*The problem:* The full listing should be written out verbatim, and its images should be dropped.

──────────────────────────────

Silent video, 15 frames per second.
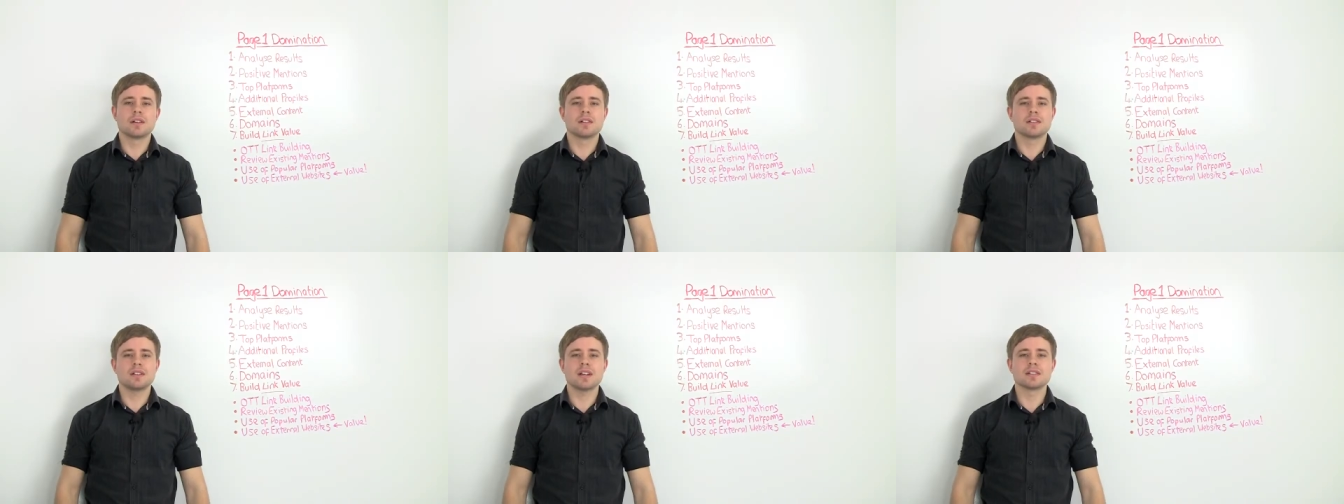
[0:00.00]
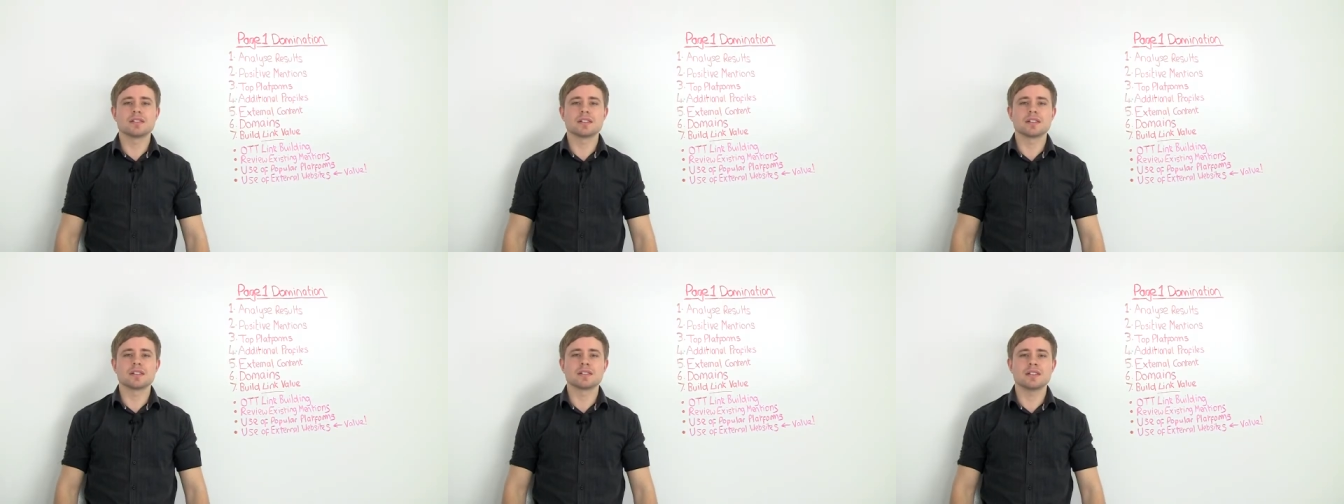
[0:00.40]

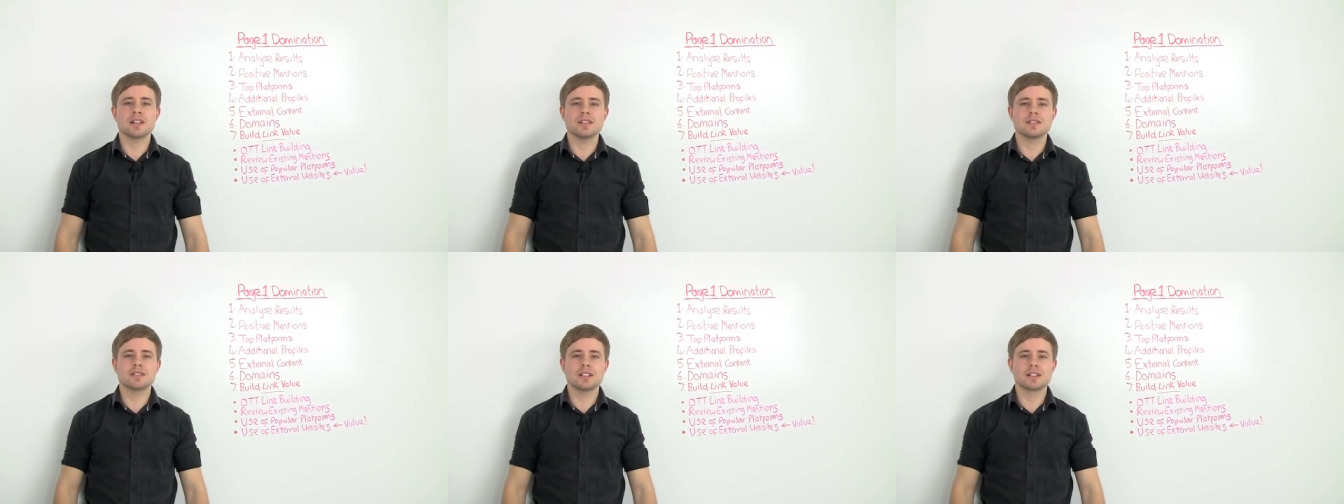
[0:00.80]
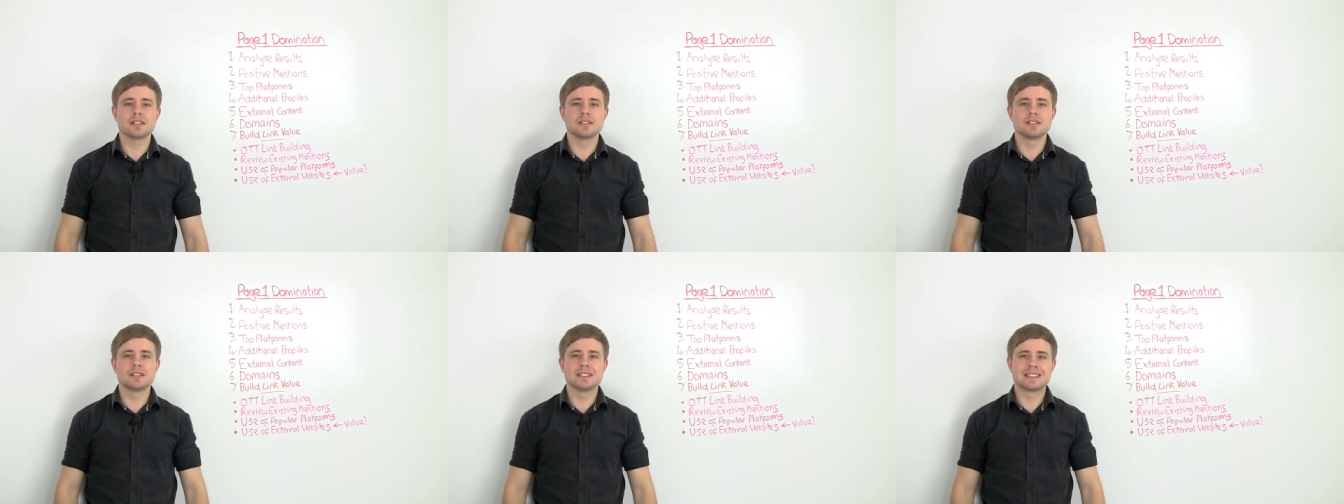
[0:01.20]
Testing, testing.
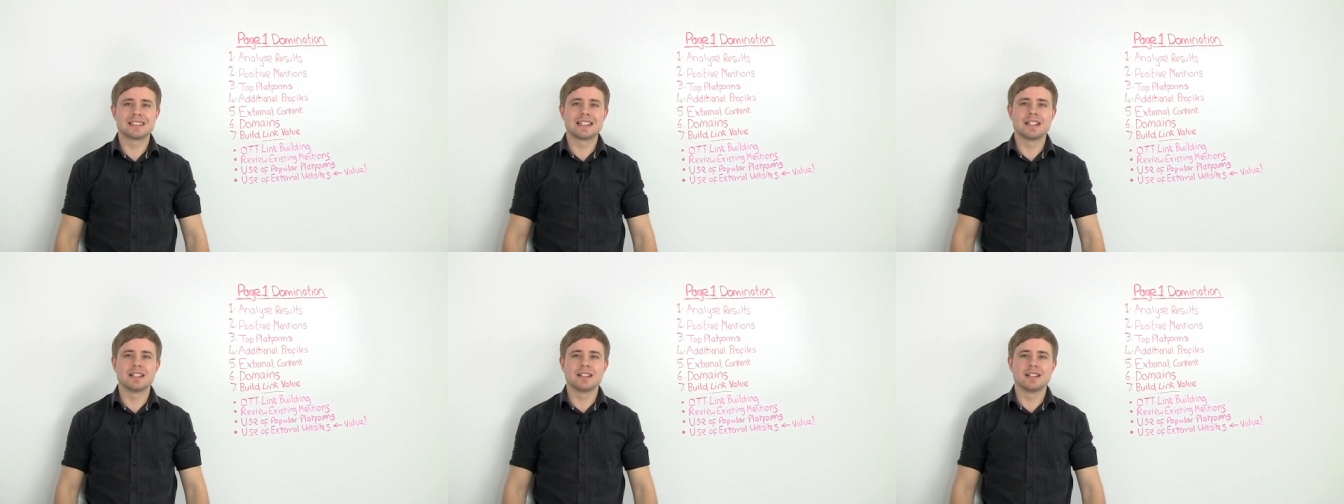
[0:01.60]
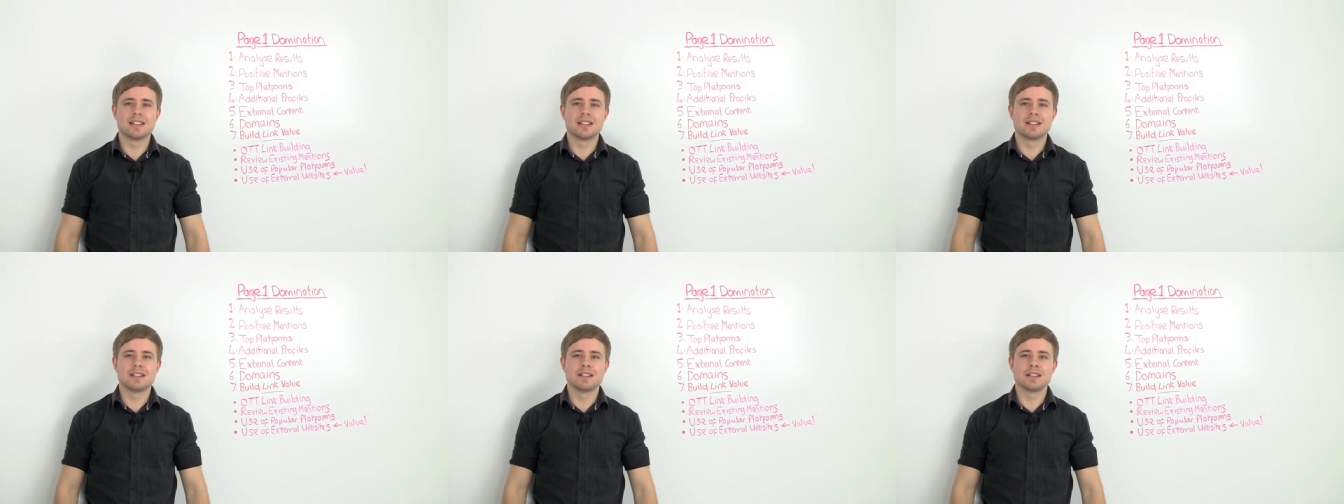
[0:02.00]

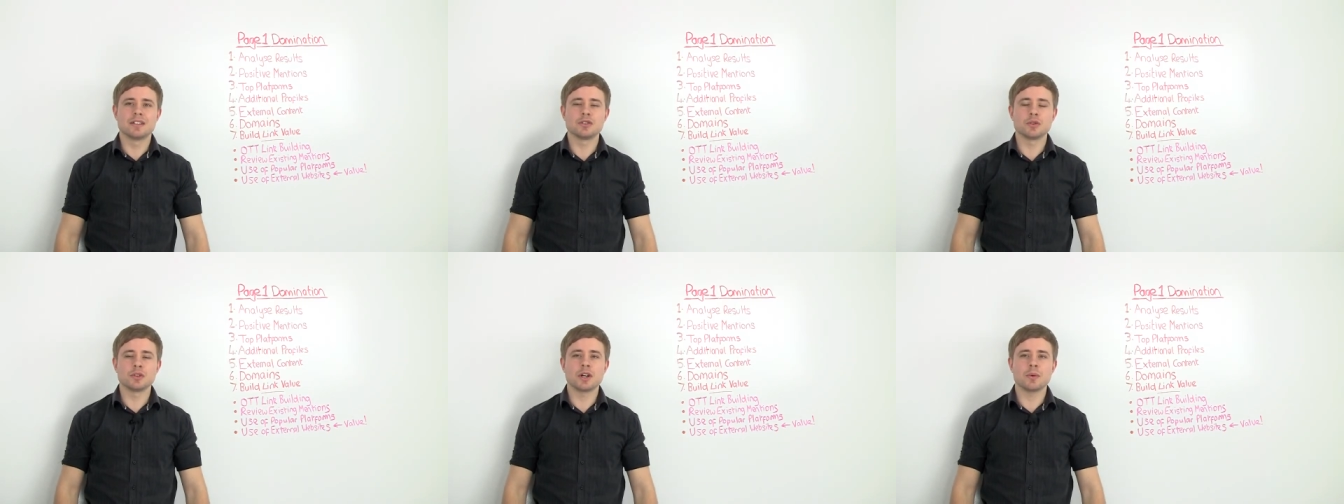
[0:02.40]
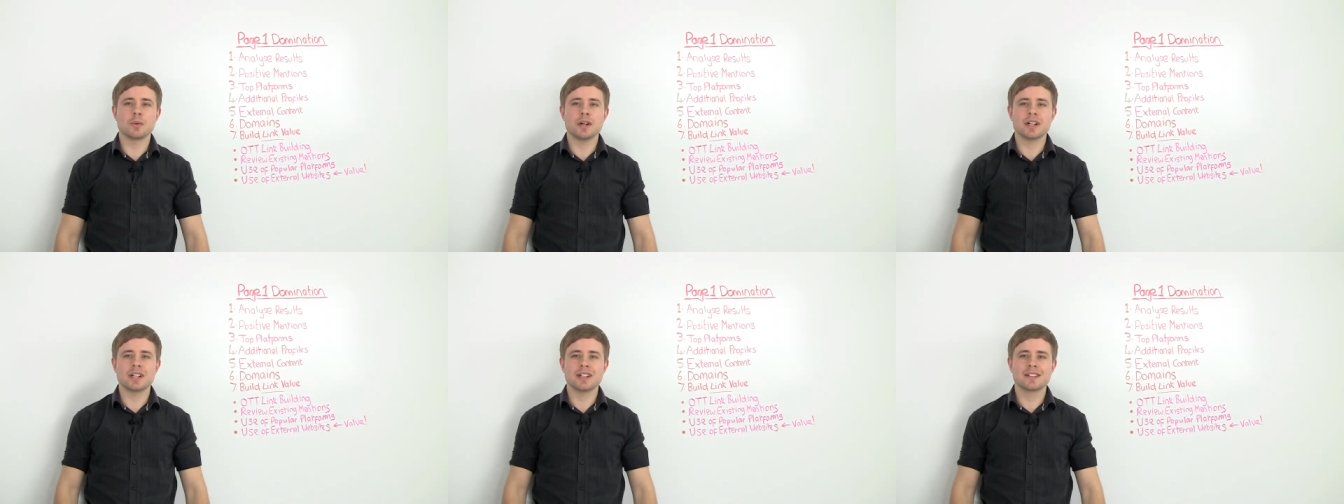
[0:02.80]
Is the audio
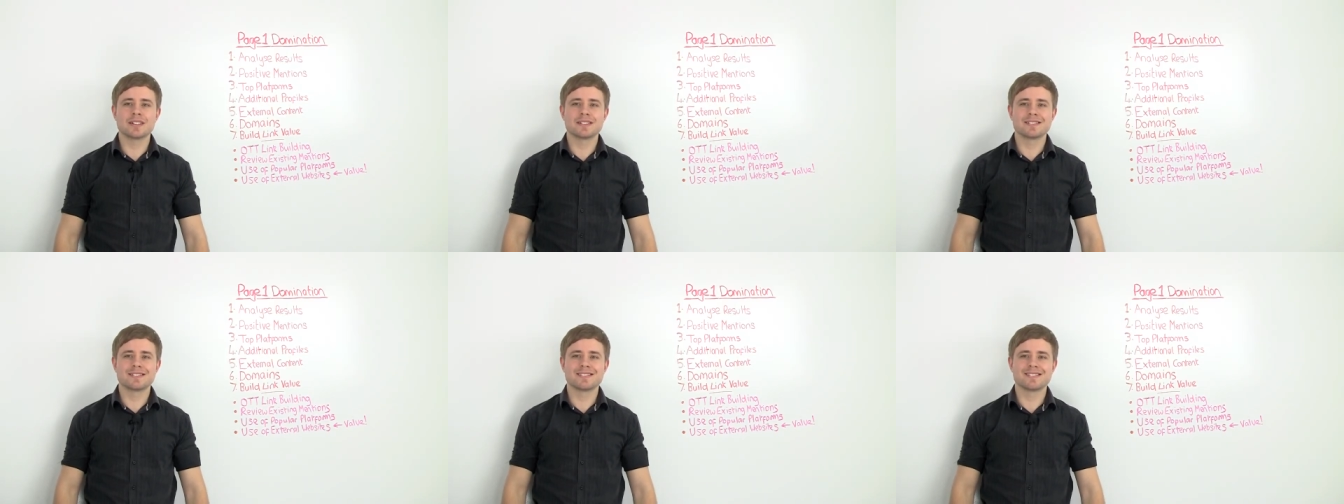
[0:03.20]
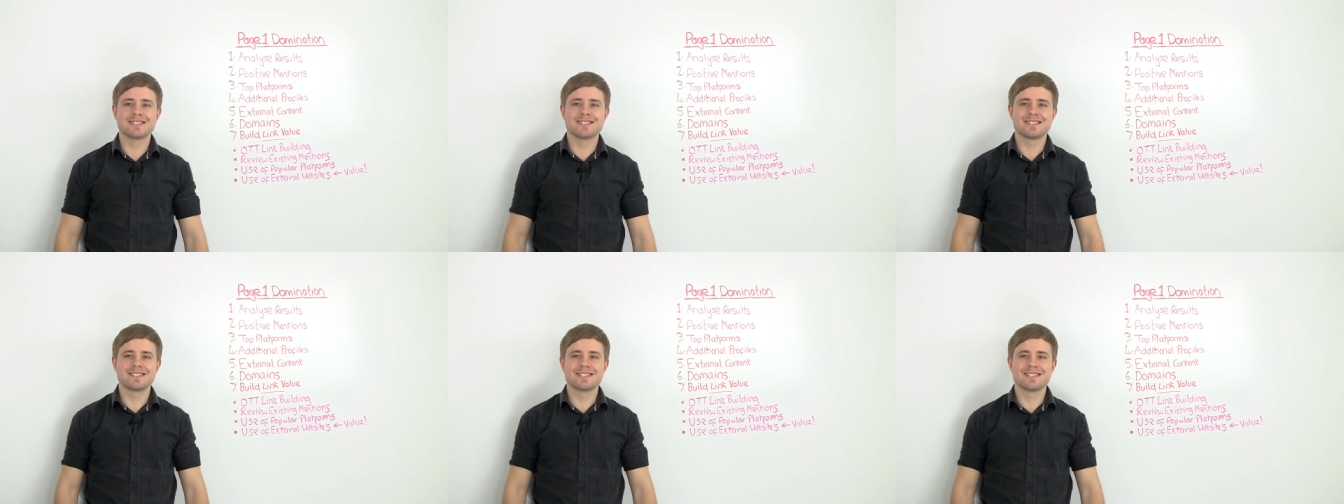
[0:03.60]
working?
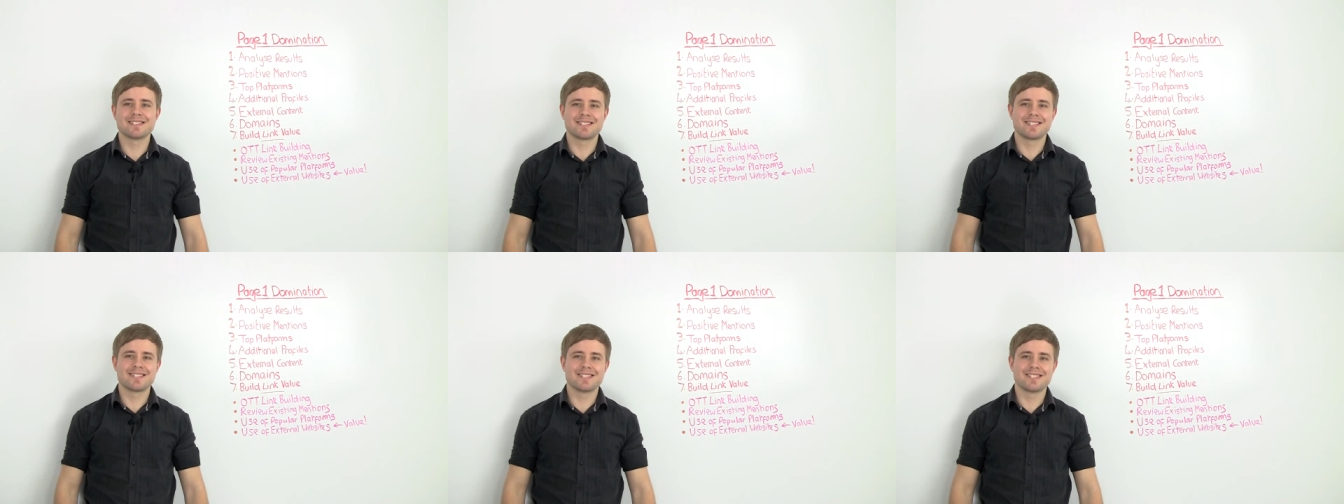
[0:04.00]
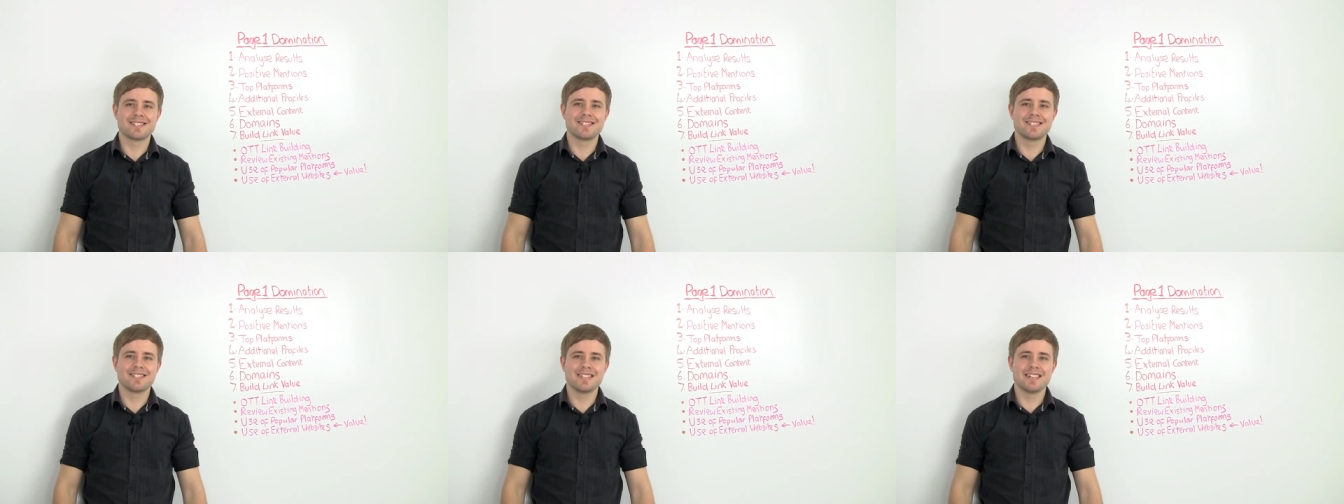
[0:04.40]
Don't know.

──────────────────────────────

*Solution:*
Silent video, 15 frames per second.
[0:00.00]
[0:00.40]

[0:00.80]
[0:01.20]
Testing, testing.
[0:01.60]
[0:02.00]

[0:02.40]
[0:02.80]
Is the audio
[0:03.20]
[0:03.60]
working?
[0:04.00]
[0:04.40]
Don't know.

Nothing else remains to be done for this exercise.